─── DATASET RECORDS ───

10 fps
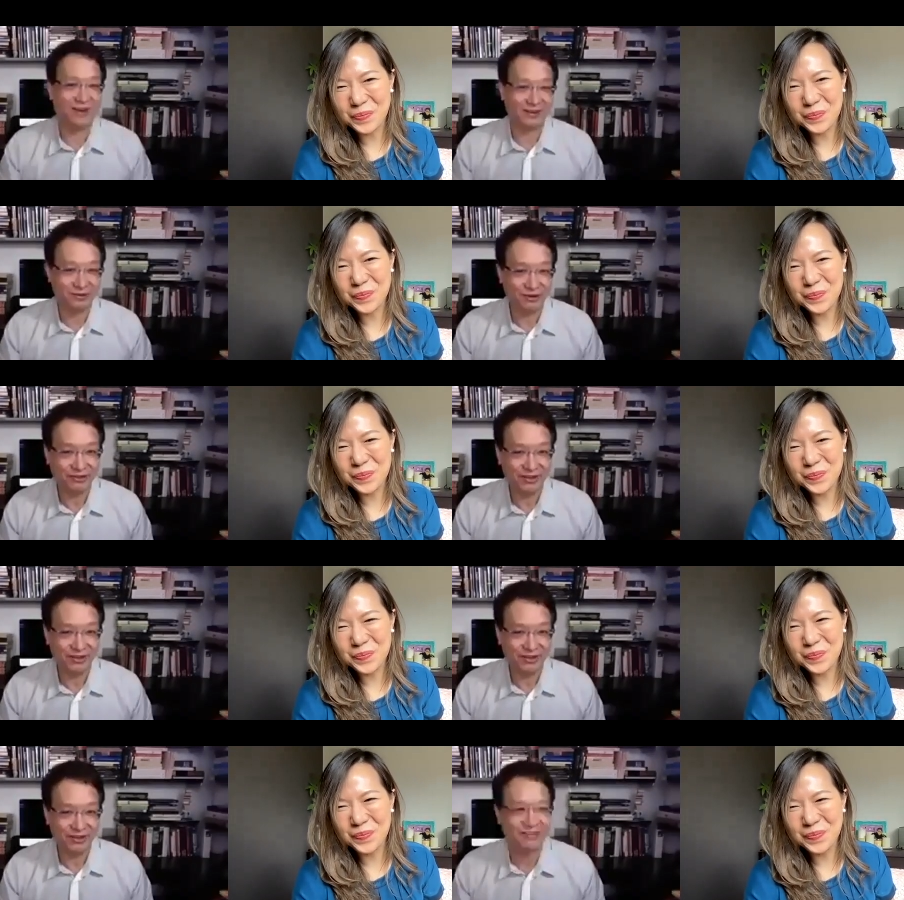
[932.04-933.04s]
Speaker 1: a
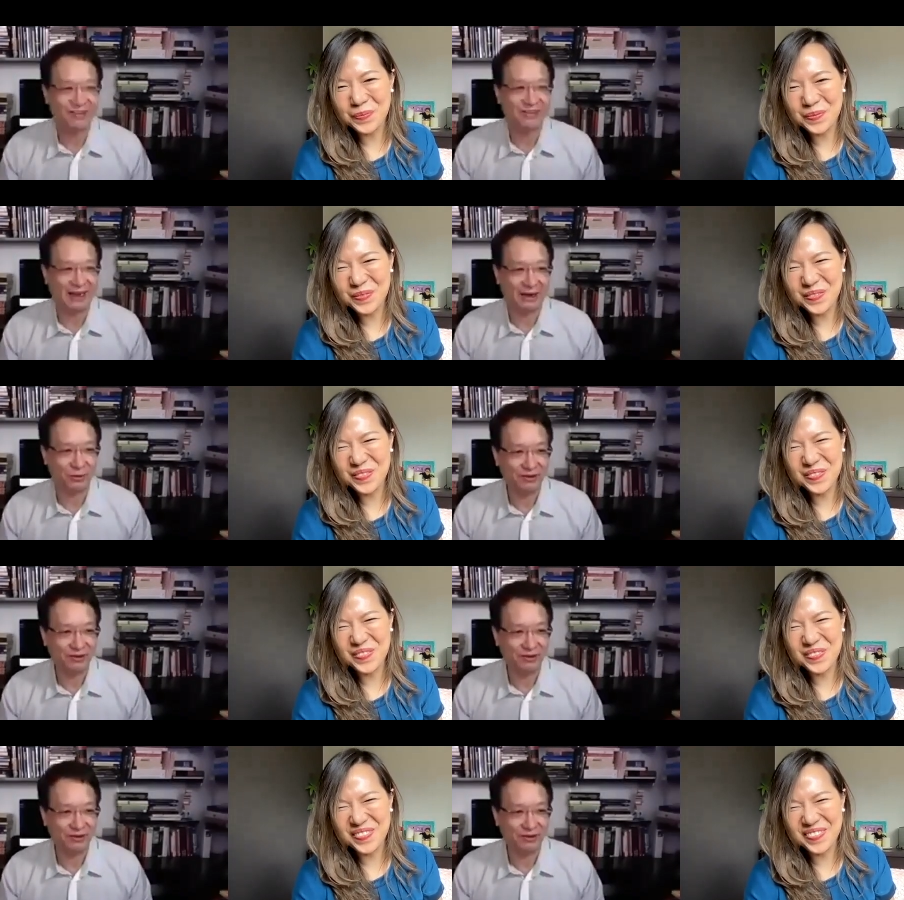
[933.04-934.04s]
Christian, she's a
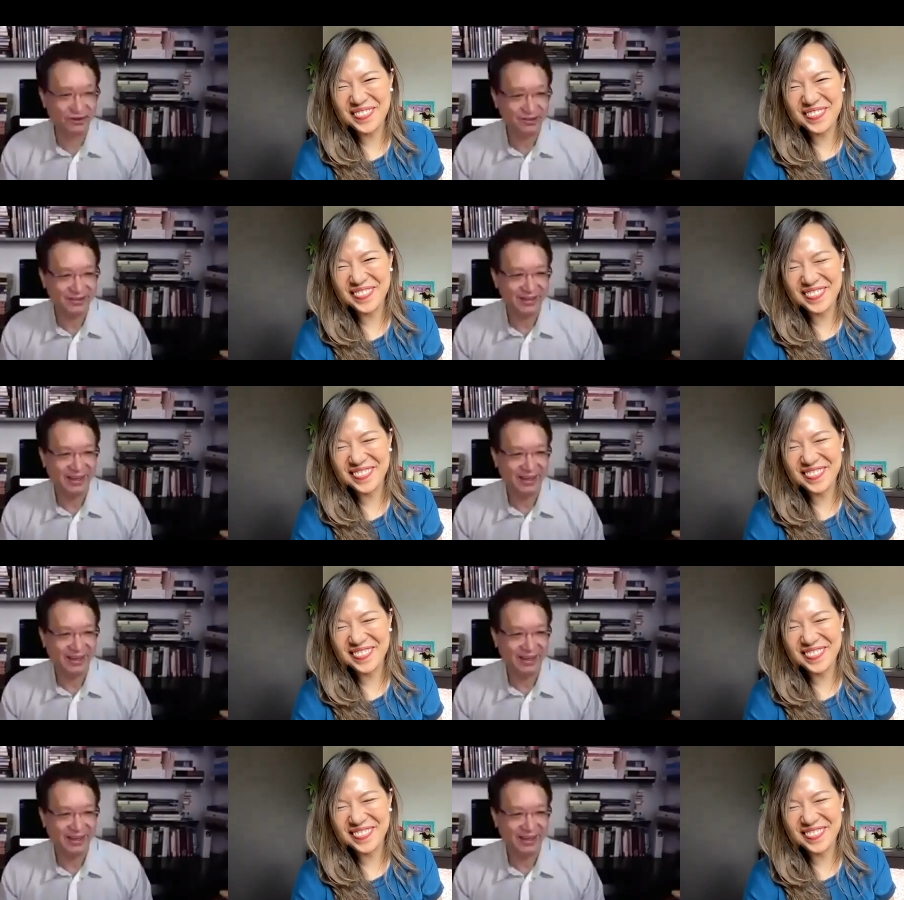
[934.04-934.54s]
Taoist, Buddhist.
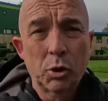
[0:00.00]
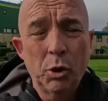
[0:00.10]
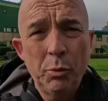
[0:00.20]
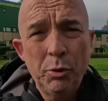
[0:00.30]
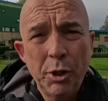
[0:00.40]
So
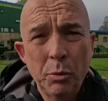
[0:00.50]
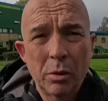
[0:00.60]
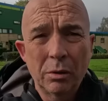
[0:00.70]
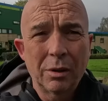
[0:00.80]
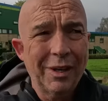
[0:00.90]
who knew?
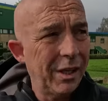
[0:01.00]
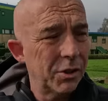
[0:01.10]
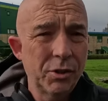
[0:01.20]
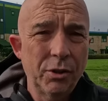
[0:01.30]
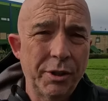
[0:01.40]
I
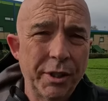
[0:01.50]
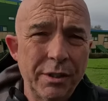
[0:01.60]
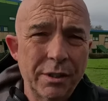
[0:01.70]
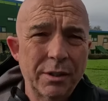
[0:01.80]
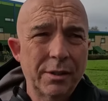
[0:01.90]
certainly
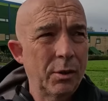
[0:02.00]
didn't.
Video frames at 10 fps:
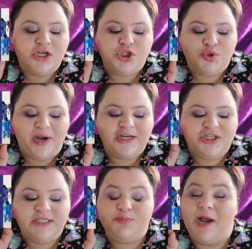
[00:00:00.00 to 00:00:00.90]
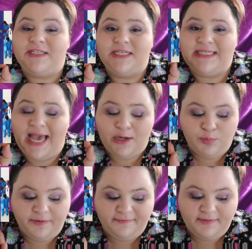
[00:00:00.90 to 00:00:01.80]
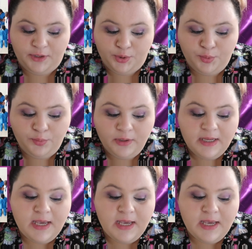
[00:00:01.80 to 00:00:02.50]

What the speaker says: Strategies, Practice, and Review,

───

EXERCISE DIRECTIONS: Copy out all the entries exactly. Images stay out of the copy.

ANSWER TO THIS PROBLEM:
10 fps
[932.04-933.04s]
Speaker 1: a
[933.04-934.04s]
Christian, she's a
[934.04-934.54s]
Taoist, Buddhist.
[0:00.00]
[0:00.10]
[0:00.20]
[0:00.30]
[0:00.40]
So
[0:00.50]
[0:00.60]
[0:00.70]
[0:00.80]
[0:00.90]
who knew?
[0:01.00]
[0:01.10]
[0:01.20]
[0:01.30]
[0:01.40]
I
[0:01.50]
[0:01.60]
[0:01.70]
[0:01.80]
[0:01.90]
certainly
[0:02.00]
didn't.
Video frames at 10 fps:
[00:00:00.00 to 00:00:00.90]
[00:00:00.90 to 00:00:01.80]
[00:00:01.80 to 00:00:02.50]

What the speaker says: Strategies, Practice, and Review,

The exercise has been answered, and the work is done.